Se hace difícil hacer la guerra sin contar con los islamistas. El propio Firas se abstiene ahora de criticar a “los barbudos”, aunque hace apenas un año antes se burlaba de los milicianos islamistas que se arriesgaban a morir de sed en el frente antes de incumplir algún detalle del ayuno de ramadán. Señalaba entonces que la imaginería islamista difundida por la brigada de su hermano, barbas largas y cintas negras con el credo incluidas, no era más que una farsa para acceder a los dólares y metralletas de Qatar, Kuwait o Arabia Saudí: no había manera de acceder a financiación exhibiendo convicciones laicas. Ahora, él mismo cumple el ayuno, aunque su hermano, no: los heridos están exentos.

También la retaguardia está cada vez más en manos de los islamistas. No sólo lo atestigua el Corán en la mesa de Thair Abderrahmán. También los dos colegios para niños sirios, creados por iniciativa privada en Antakya, “están dominados por los islamistas”, según Firas Biro. Por esto, añade, Bushra, profesora de inglés, no quiere o no puede trabajar en ellos. “No sé ni dónde se ubican”, admite ella.

Pero incluso refugiados relativamente laicos, como Bushra o Firas, destacan como musulmanes practicantes en Hatay, provincia donde la mayoría de la población se adhiere a la fe alauí, la misma que profesa la familia Asad. O que no profesa, porque los alauies se diferencian del resto de los musulmanes por no cumplir ningún rito, ni el rezo, ni el ayuno, y mucho menos las normas respecto a la vestimenta de la mujer. Es fácil diferenciar a las mujeres refugiadas en Antakya: muchas llevan pañuelo o incluso un velo cerrado, algo muy poco habitual en esta ciudad turca de vida nocturna alegre.

La diferencia visual coloca barreras entre dos colectivos que comparten el idioma – los alauíes de Hatay hablan árabe sirio como idioma materno – pero están separados por la religión y desde hace dos años por la política. “Está todo lleno ahora de mujeres tapadas bajo velos negros, no nos gusta nada”, afirma Sevim Gül, alauí y empleada de un negocio local. De hecho, las costumbres de algunas familias chocan mucho a la población turca: Abu Mohamed, oriundo de Hama, apenas deja salir a sus hijas adolescentes a la calle, y las regaña incluso cuando las descubre, con el velo correctamente puesto, asomadas a la ventana del piso en que vive esta familia, más bien acomodada a juzgar por el potente coche en la puerta.

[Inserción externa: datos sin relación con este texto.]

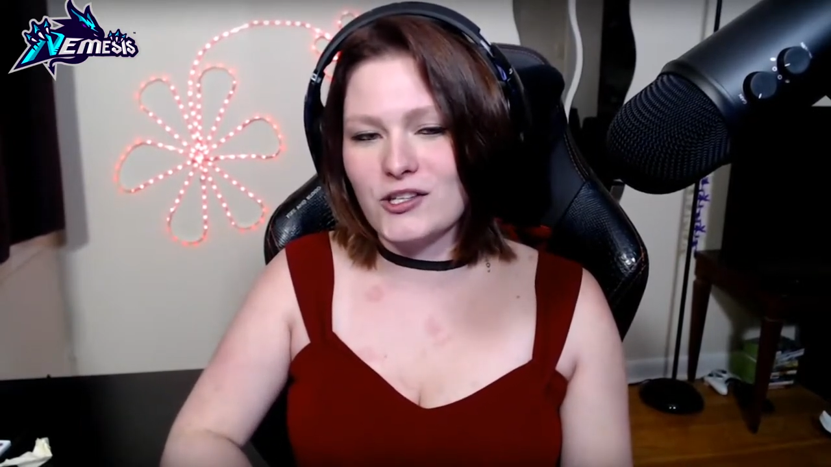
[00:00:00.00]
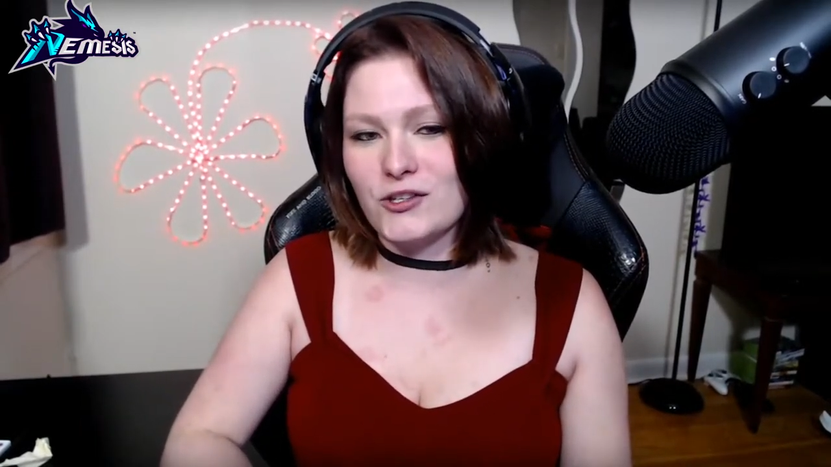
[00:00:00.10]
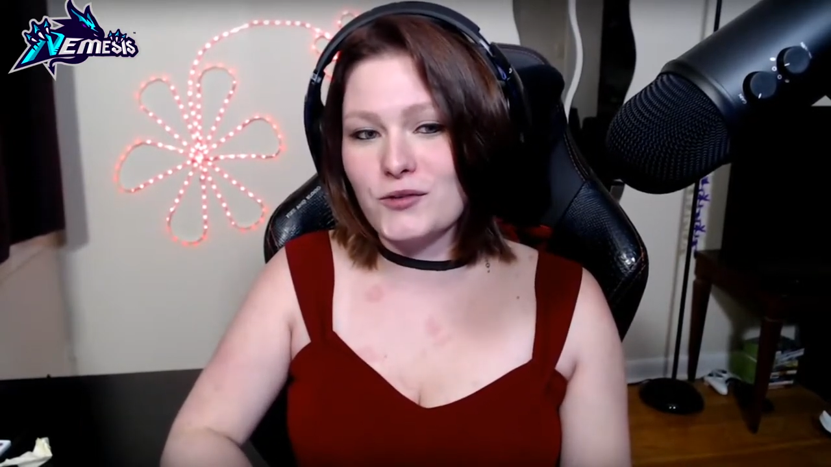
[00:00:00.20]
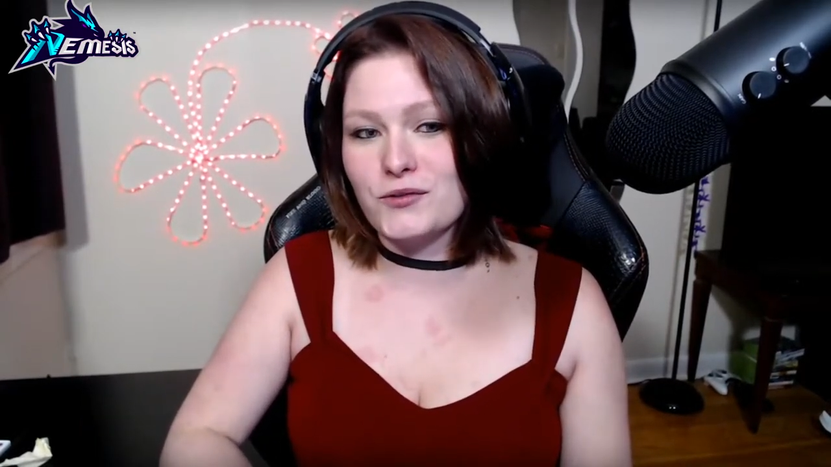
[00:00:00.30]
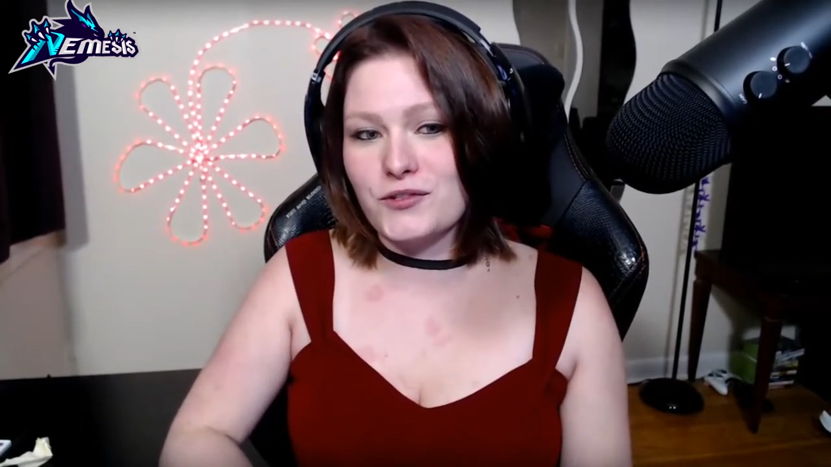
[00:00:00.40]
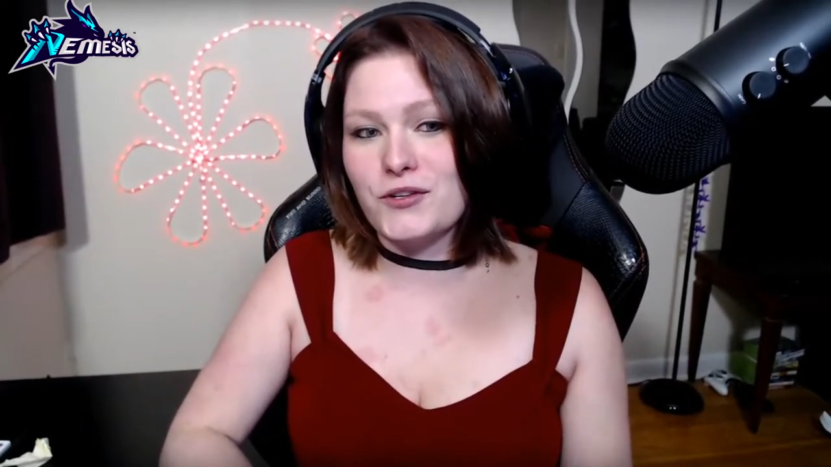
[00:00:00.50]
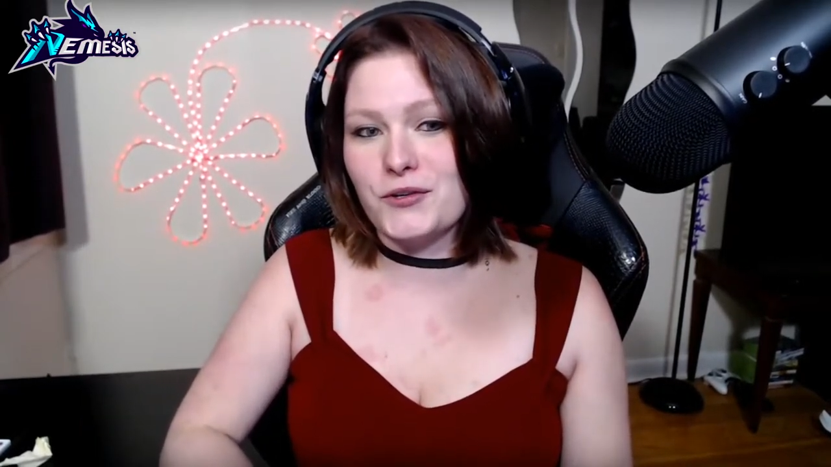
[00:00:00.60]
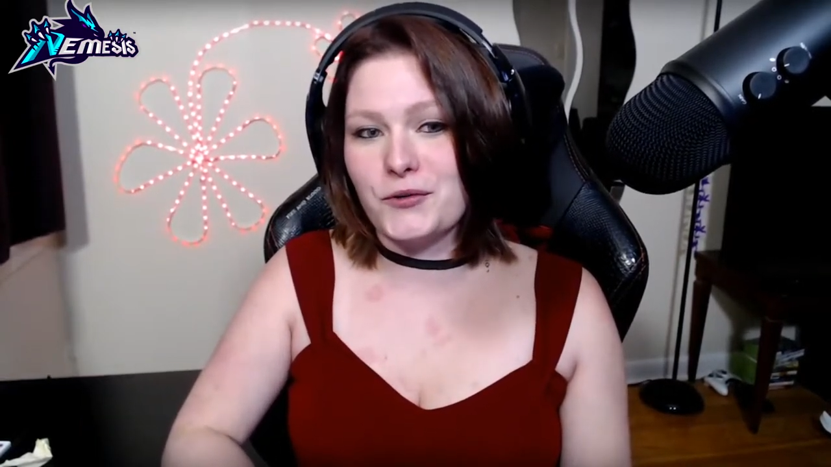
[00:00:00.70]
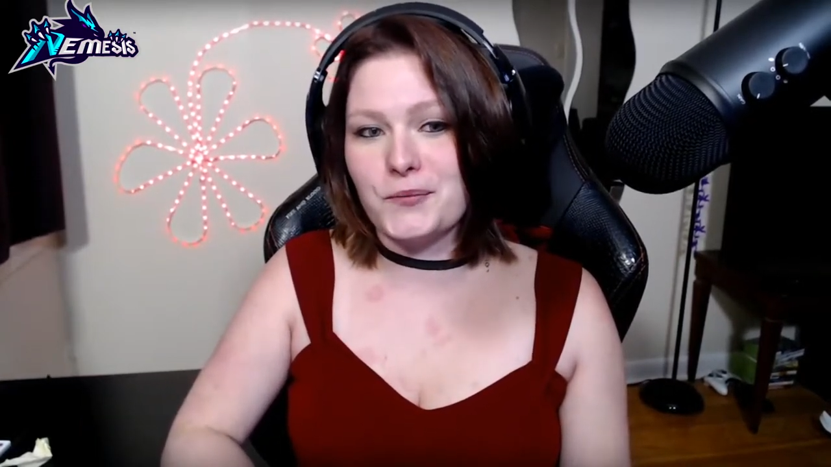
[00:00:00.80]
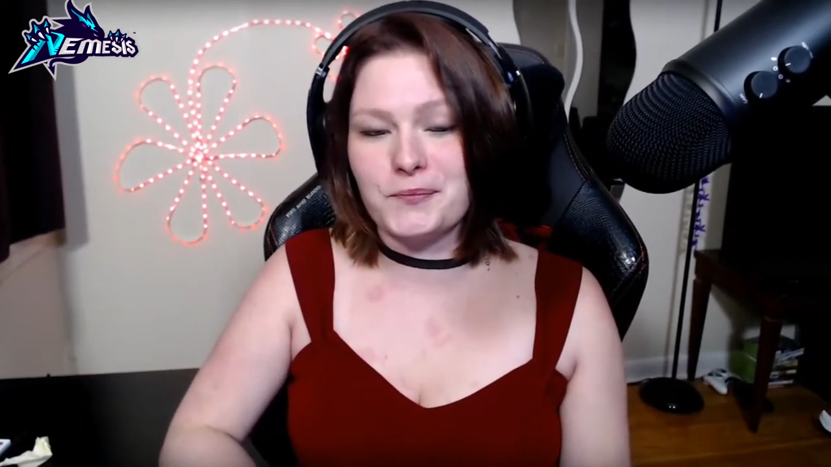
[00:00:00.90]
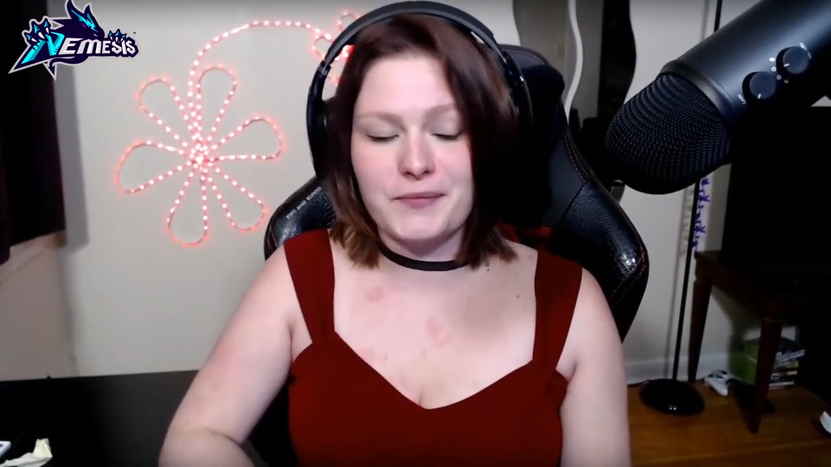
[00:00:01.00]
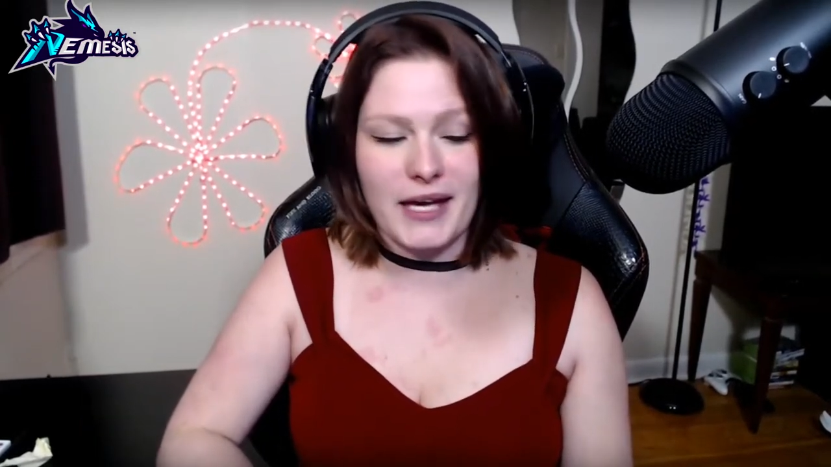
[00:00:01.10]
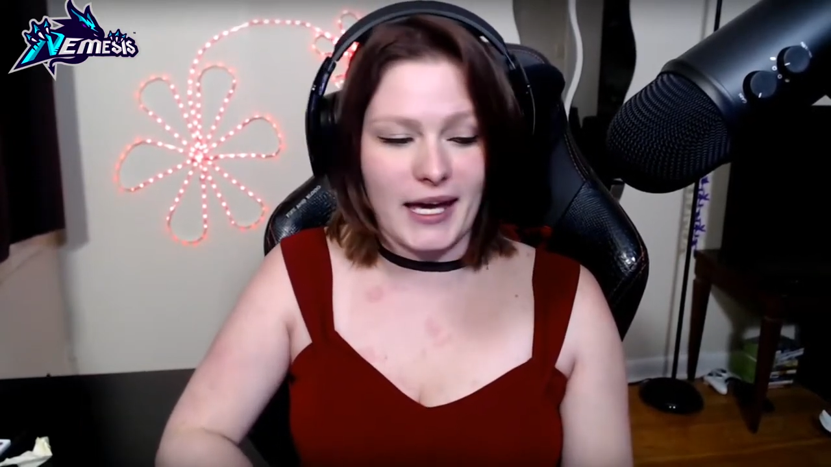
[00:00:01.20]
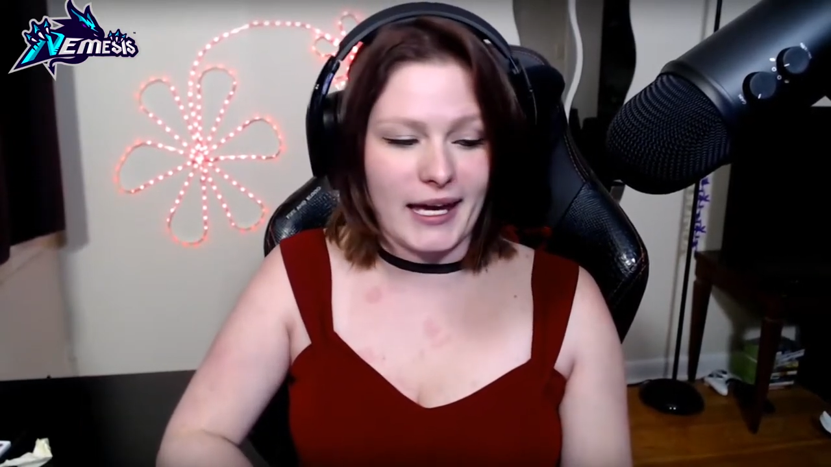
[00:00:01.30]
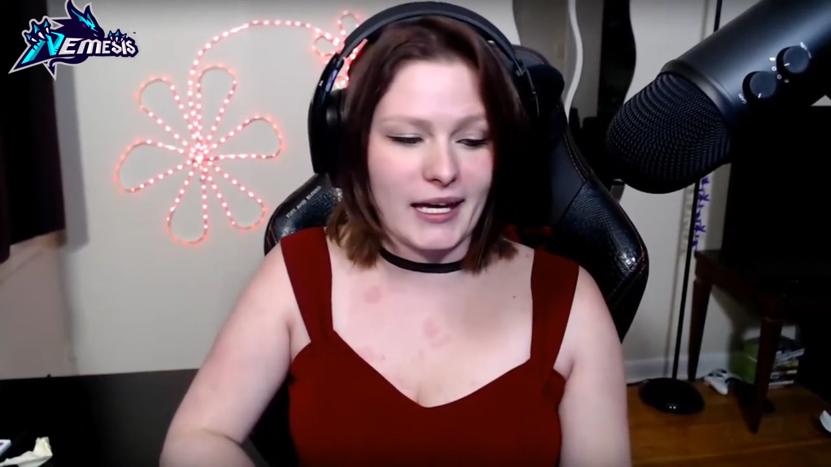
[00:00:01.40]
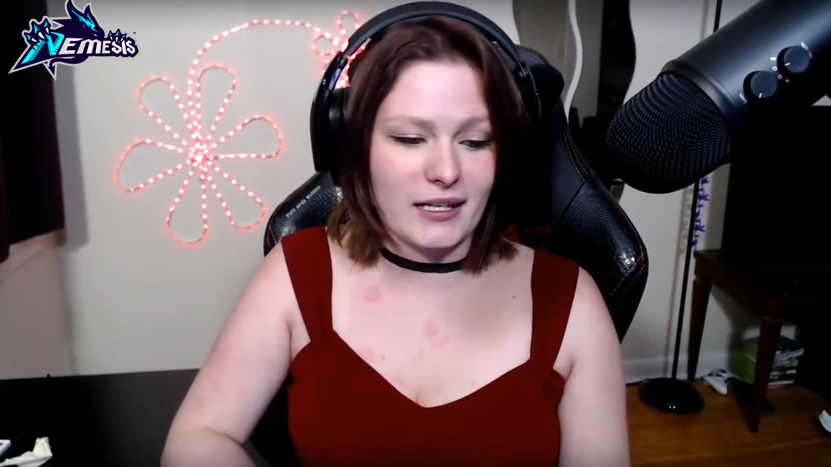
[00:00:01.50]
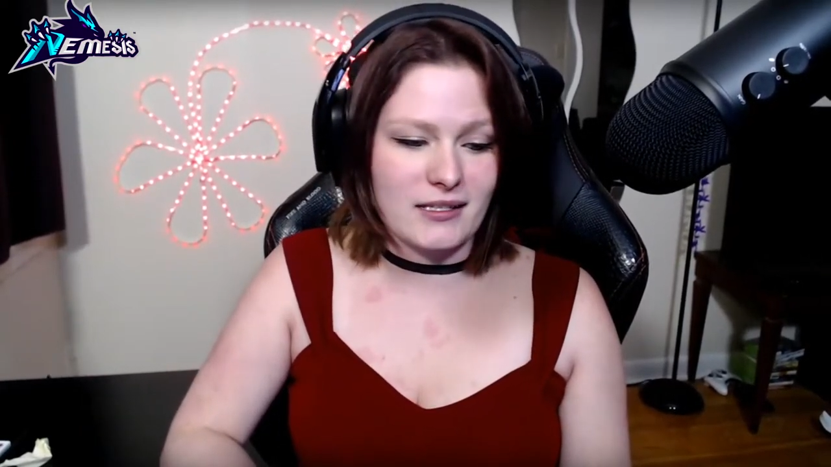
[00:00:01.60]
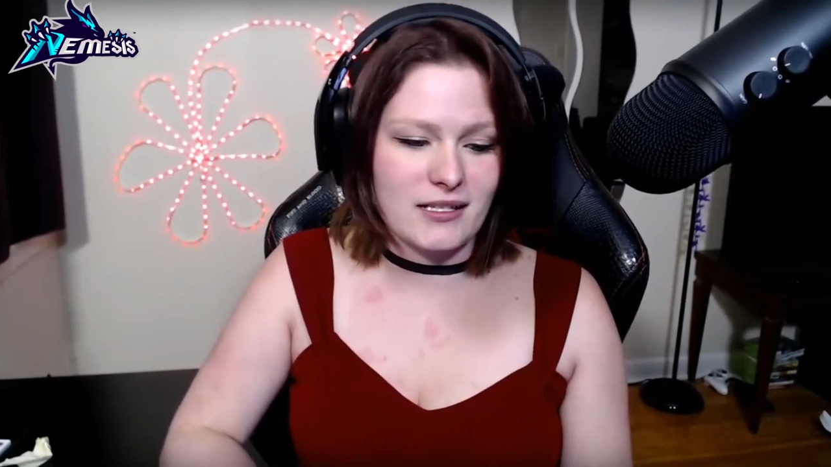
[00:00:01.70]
huge noob, and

A esto se añaden quejas económicas: la demanda de pisos de los recién llegados – ya hay barrios enteros habitados en su mayoria por refugiados sirios – han hecho duplicarse el precio local de la vivienda, algo que enfada a muchos jóvenes aunque, desde luego, no tanto a los empresarios de la construcción. Las tensiones entre ambas sociedades están ahí, pero raramente se descargan en enfrentamientos, más allá de una ocasional pelea de jóvenes, normalmente atajada de inmediato por un despliegue policial. “No hay miedo de ir por la calle, no hay agresiones por parte de los alauíes”, confirma Firas. “Los sirios no son violentos”, concede, por su parte, Sevim.

Pero la desconfianza persiste. En parte porque, según explica el activista pro derechos humanos Hefiz Abdulrahmán, entre los alauíes de ciudadanía turca y habla árabe, no faltan quienes han estudiado en Damasco y mantienen buenas relaciones con los servicios secretos sirios. La población de Hatay podría ser una cabeza de puente del régimen de Asad en Turquía, temen algunos.

La creciente islamización de la oposición, que lleva incluso a jóvenes de inclinación laica a ocultar sus ideales y a adaptarse a la corriente general, no hace más que exacerbar las diferencias. Tal vez, lo que hace un año fue una farsa impuesta por las circunstancias, ahora se haya convertido en íntima convicción. “Cuando todo va mal – reflexiona Firas – uno siempre intenta arrimarse a Dios”.